The biggest problem I have with a commission model is that the worst products tend to offer higher commissions, and I think that’s a conflict of interest that even good people have trouble resisting. The low-cost, broadly diversified index mutual funds I generally recommend don’t pay commissions, so they’re not recommended by the “advisors” who work under that model.
And you know as well as I do that the vast majority of those selling commissioned products have never bothered getting a CPA/PFS or a CFA.
I just finished training this year and have been meticulously looking for how I should go about strategizing my finances. After reading this article and then the comment section below it seems there’s a mix of ‘financial planners can be helpful’ with ‘you can do it on your own if you know what you’re doing.’ The problem is I don’t know what I don’t know. How would I know that I’m not doing something wrong or that I’m missing out on potential ‘obvious’ opportunities if I’m blind to these things and just never knew to begin with. At the same time, the thought of paying someone to tell me what I probably was going to do anyway is also frustrating. Do even the ‘expert’ users of WCI use financial advisors or do most of you just figure things out on your own. Between my tax guy who is doing a lot of my LLC structuring and retirement account structuring I’m not sure what else I would need a financial advisor for since I plan to be doing mostly passive investment anyway. Loan repayment strategies or refinancing? Diversifying investments into other areas that I’m not aware of? I just don’t want to start a business relationship unless I know that the benefit will outweigh the cost. Any recommendations?

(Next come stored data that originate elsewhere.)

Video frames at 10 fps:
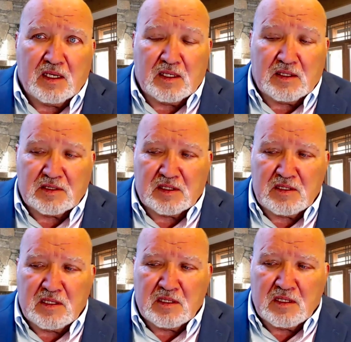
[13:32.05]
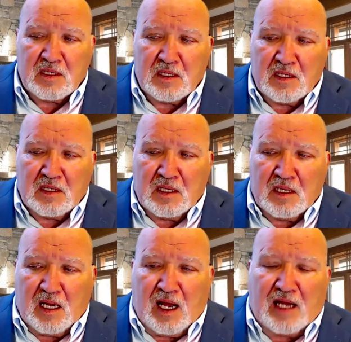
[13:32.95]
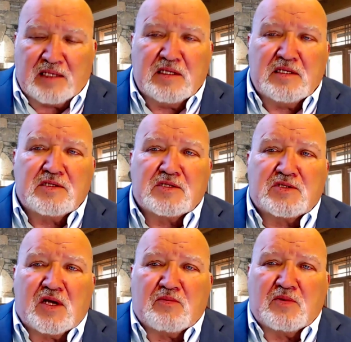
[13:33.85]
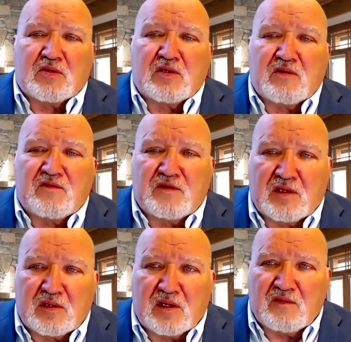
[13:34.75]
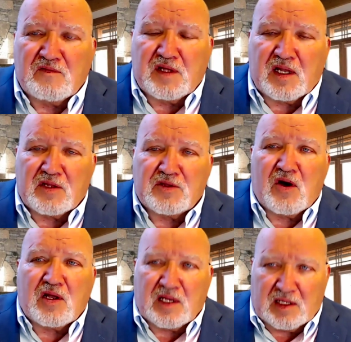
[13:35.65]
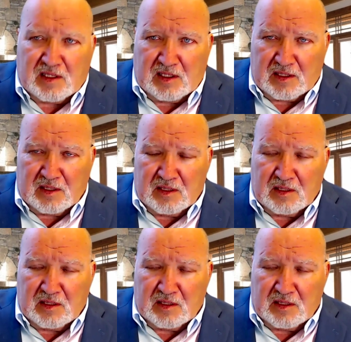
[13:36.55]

And he said, I needed to stop looking for the love that I thought I needed.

I’d say most just do it on their own, counting on their mistakes costing less than the cost of an advisor. You can always get a second opinion on your plan from an advisor or pay them an hourly rate for questions you may come up with. Or you can bounce it off a bunch of well-informed forum members and “crowdsource” the advice.
Most people in your situation tell me their confidence lagged their knowledge by about a year.
Bottom line: The financial advice area is such a minefield that I don’t think anyone needs to hire a financial adviser. I don’t believe that you have any other choice but to do it yourself. You may make a few minor mistakes but these pale in comparison to hiring a high fee conflicted or crooked adviser. Do not even consider hiring an “adviser”. There are too many sharks out there and they smell blood in the water. By the time you realize the smooth talking salesman is conflicted(all of them), incompetent, or crooked, or all 3, it will be too late.
I agree. There are a lot of sharks out there. I DEFINITELY appreciate this article because it takes more than COMPENSATION into account.
One “fee-only” financial advisor that I was speaking to kept trying to sell me on his compensation model (which was AUM AND Subscription model). He was clearly motivated solely by his OWN bottom line.
Although he MAY have done good work – he was really just a huge name-dropper/salesman. Compensation is ONE piece of the puzzle – but I needed someone more practical (not someone who brags about his OWN lifestyle). I felt like I was talking to someone trying to sell me Amway or some kind of pyramid scheme.
Fee-only isn’t the be-all, end-all. After my conversation with him – I was WAY more open to working with someone (anyone) else – and not ONLY the fee-only model.